IMDT RAM expansion supports two modes:
* "Unify Remote Memory domains": present a processor-less (memory-only)
NUMA domain, which is the default
* "Expand local memory domains": to expand each processor’s memory domain
with a portion of the memory made available by Optane and IMDT
This commit fixes a crash in the first case (when "cpulist" is empty).
Here's an example of such a system:
$ numastat -m|head -n5
Per-node system memory usage (in MBs):
Node 0 Node 1 Node 2 Total
--------------- --------------- --------------- ---------------
MemTotal 118239.56 130816.00 464384.00 713439.56
$ for i in {0..2}; do echo -n "$i: " ; cat /sys/bus/node/devices/node$i/cpulist ; done
0: 0-7,16-23
1: 8-15,24-31
2:
$ /opt/vsmp/bin/vsmpversion -vvv
Memory Drive Technology: 8.2.1455.74 (Sep 28 2017 13:09:59)
System configuration:
Boards: 3
1 x Proc. + I/O + Memory
2 x NVM devices (Intel SSDPED1K375GAQ)
Processors: 2, Cores: 16, Threads: 32
Intel(R) Xeon(R) CPU E5-2667 v4 @ 3.20GHz Stepping 01
Memory (MB): 713472 (of 977450), Cache: 251416, Private: 12562
1 x 249088MB [262036/ 678/12270]
1 x 232192MB [357707/125369/ 146] 82:00.0#1
1 x 232192MB [357707/125369/ 146] 83:00.0#1
* cpu: rename some variables (pkg => node)
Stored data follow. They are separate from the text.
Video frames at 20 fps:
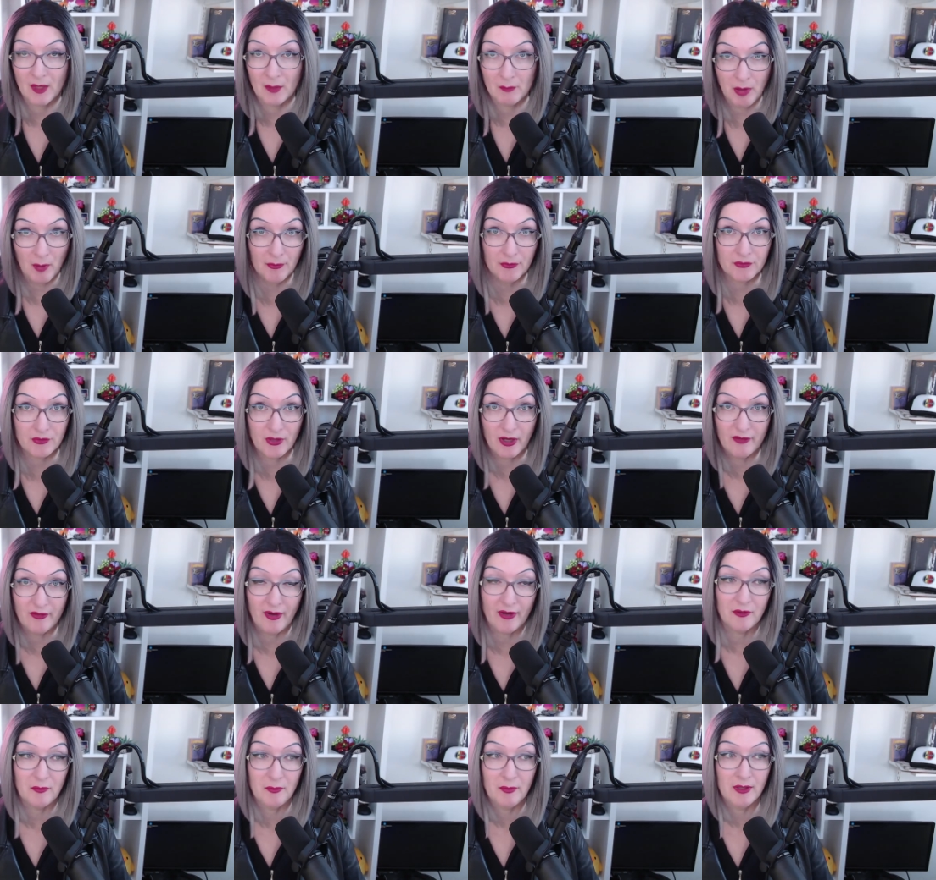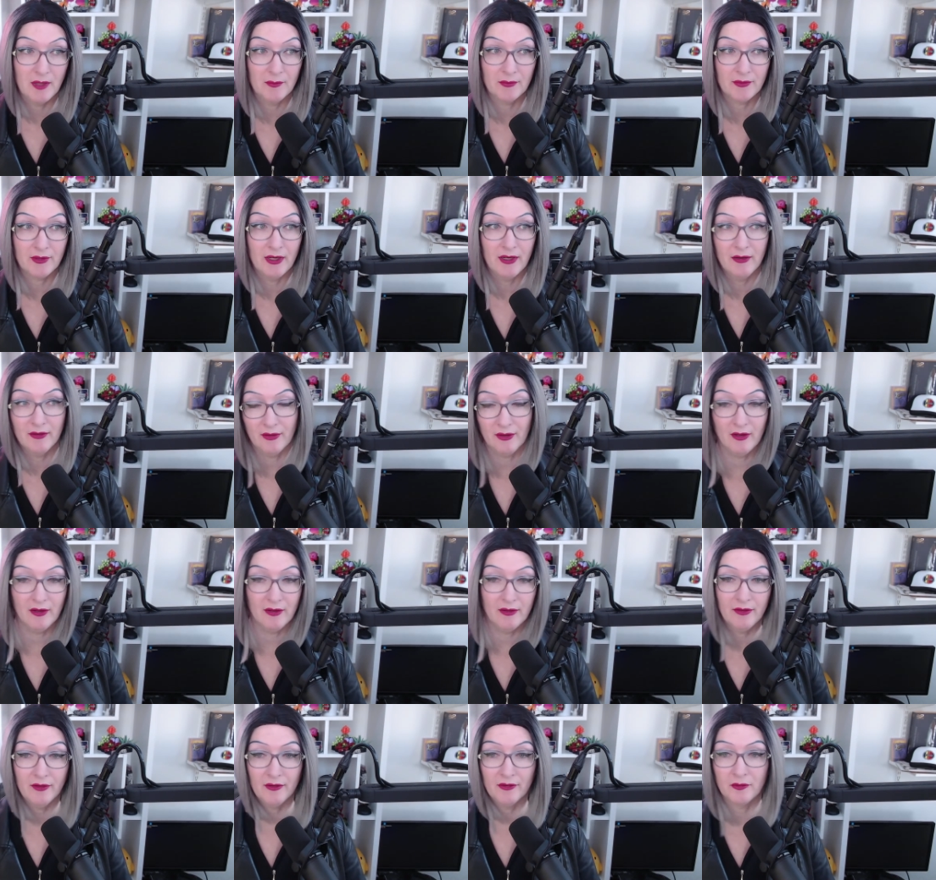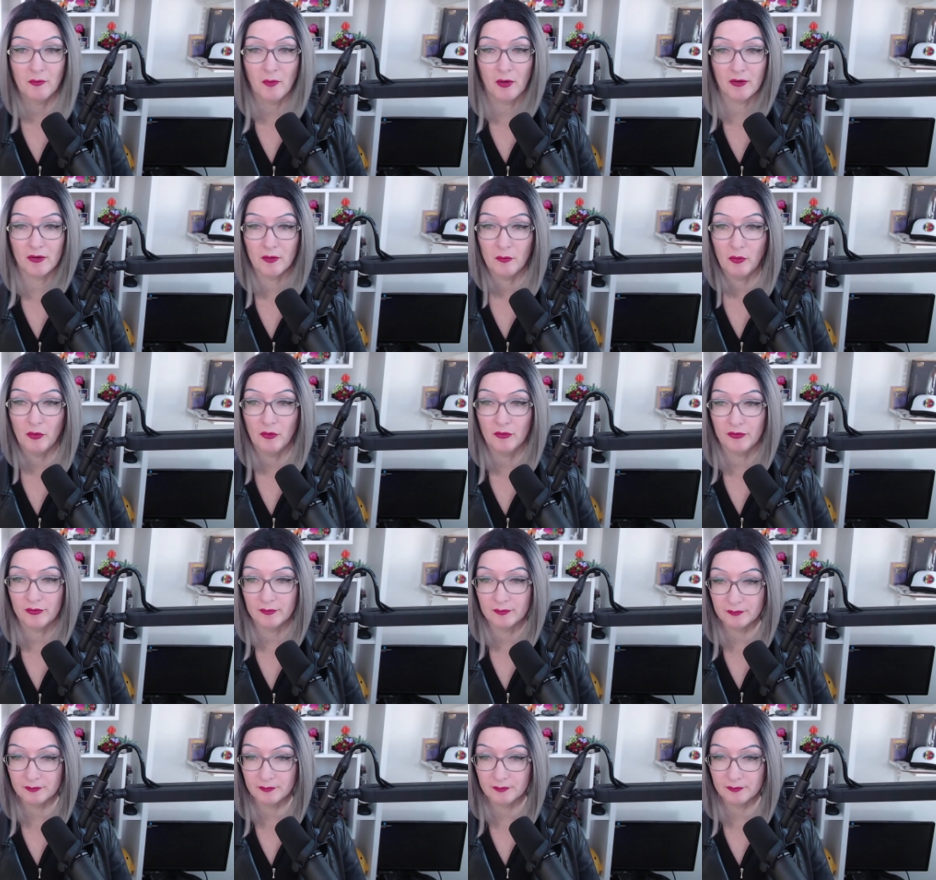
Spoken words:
Publish Drive actually becomes kind of the smarter move.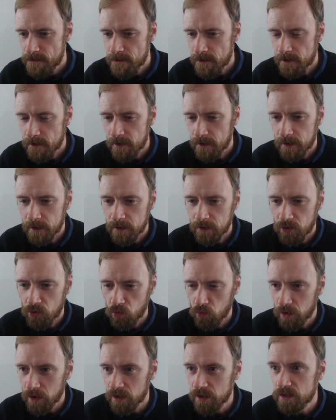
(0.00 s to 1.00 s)
And no
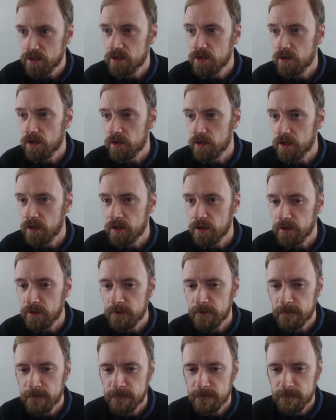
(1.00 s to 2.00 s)
one is talking.
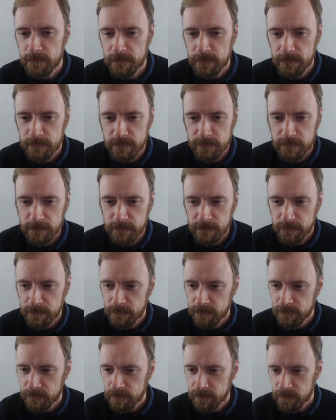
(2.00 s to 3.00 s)

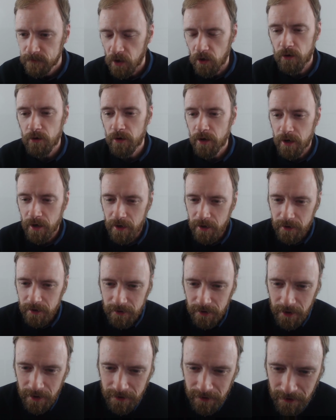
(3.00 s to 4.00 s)
Okay,
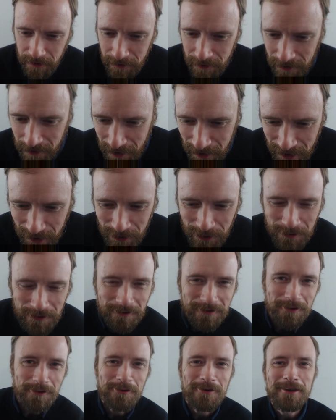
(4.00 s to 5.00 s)
Layla, thank you.
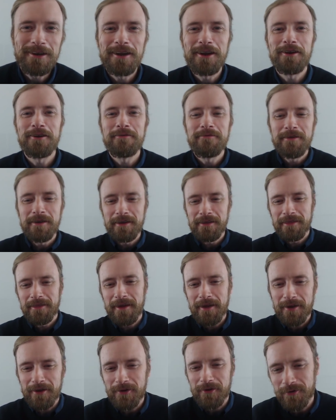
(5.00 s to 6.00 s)
You can hear me.
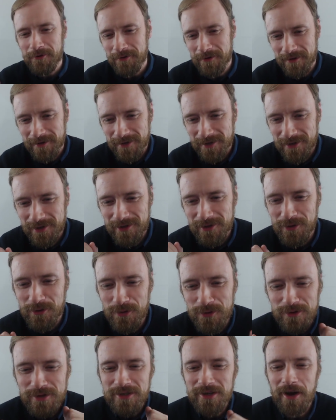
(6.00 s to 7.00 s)
Thank you. This
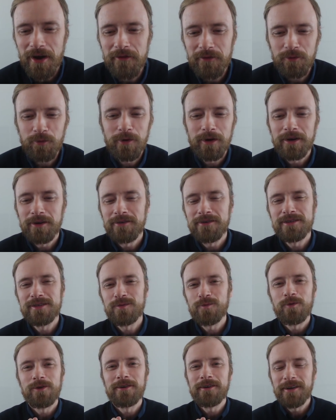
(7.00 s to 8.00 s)
new software is
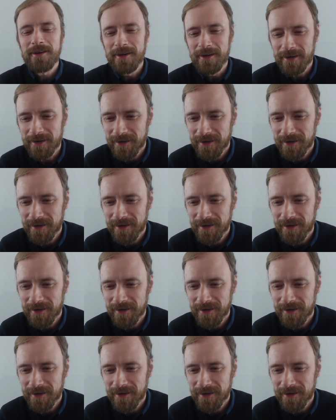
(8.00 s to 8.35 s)
working.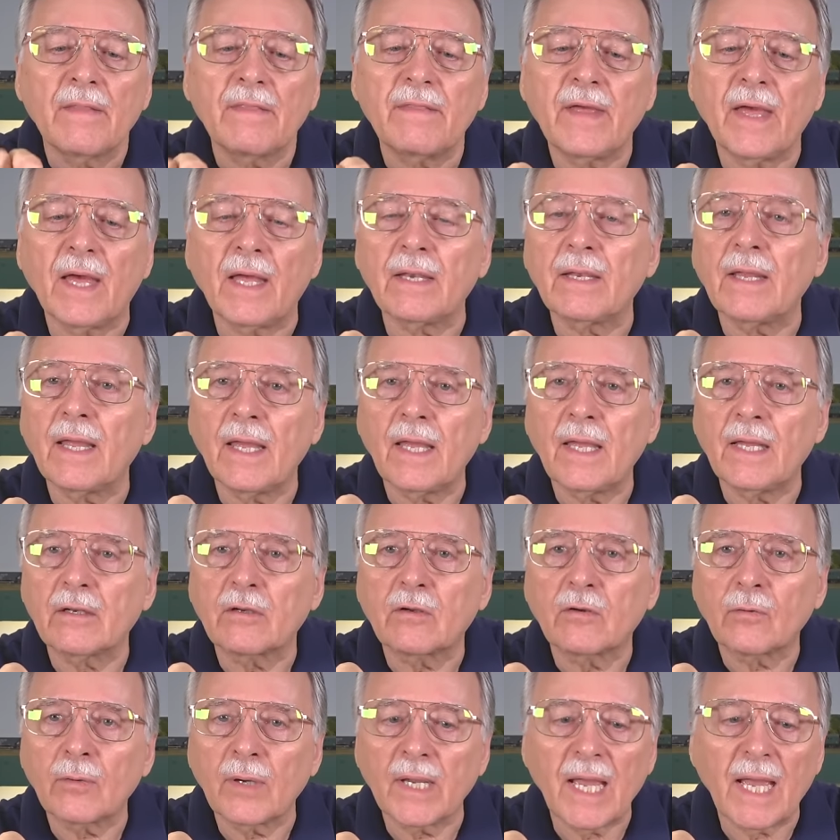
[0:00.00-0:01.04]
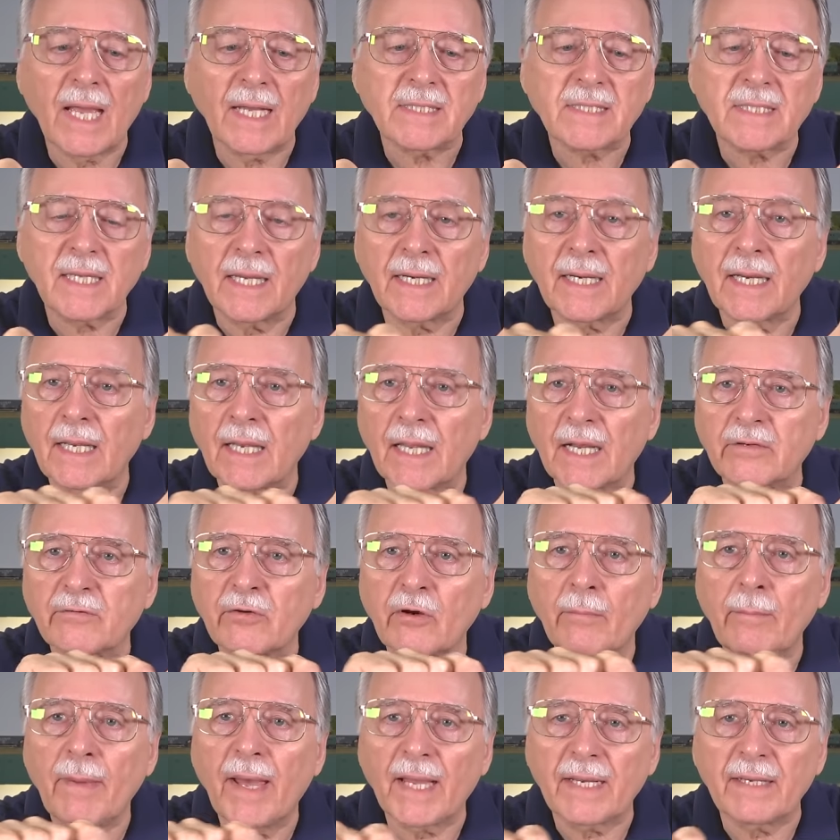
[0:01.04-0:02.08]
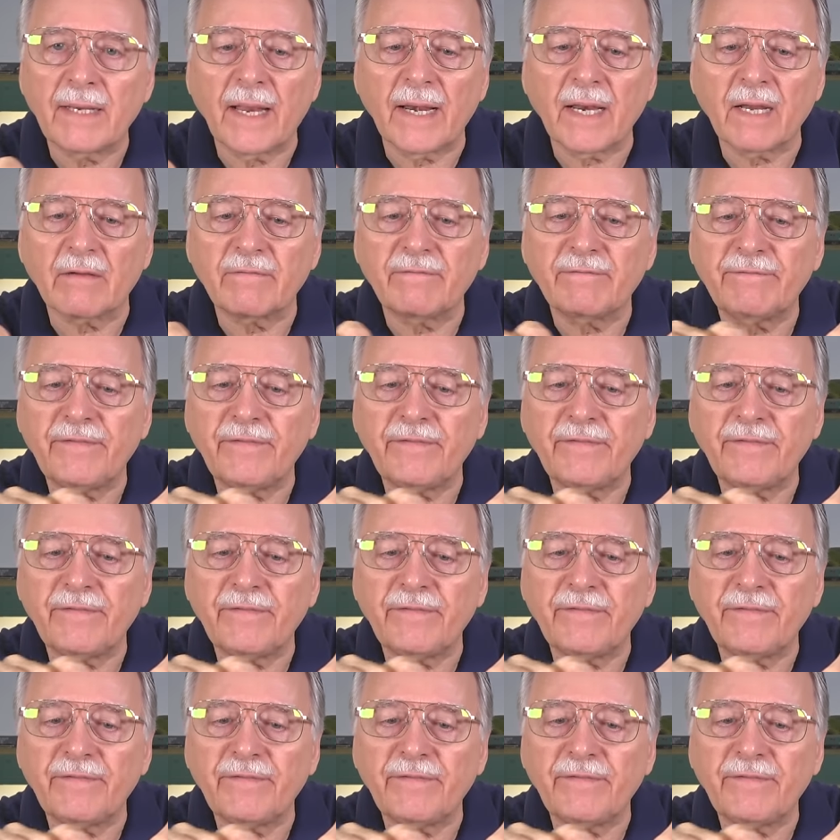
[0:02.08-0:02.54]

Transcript: then it creates an electromagnetic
* cpu: Use %v not %q in log.Debugf() format strings
* Move NodeCollector into package collector
* Refactor collector enabling
* Update README with new collector enabled flags
* Fix out-of-date inline flag reference syntax
* Use new flags in end-to-end tests
* Add flag to disable all default collectors
* Track if a flag has been set explicitly
* Add --collectors.disable-defaults to README
* Revert disable-defaults flag
* Shorten flags
* Fixup timex collector registration
* Fix end-to-end tests
* Change procfs and sysfs path flags
* Fix review comments
* cpu: Metric 'package_throttles_total' is per package.
'package_throttles_total' is per package, not per cpu. This also reduces
the total number of cpu time series a lot (esp for multi core cpus).
* cpu: Better handling of a cpulist edge-case.
* cpu: Extract the package number from the directory name.
Do not rely on the range index.
* cpu: Add package_throttle_count for node0 cpu1
This file must be ignored by the cpu collector.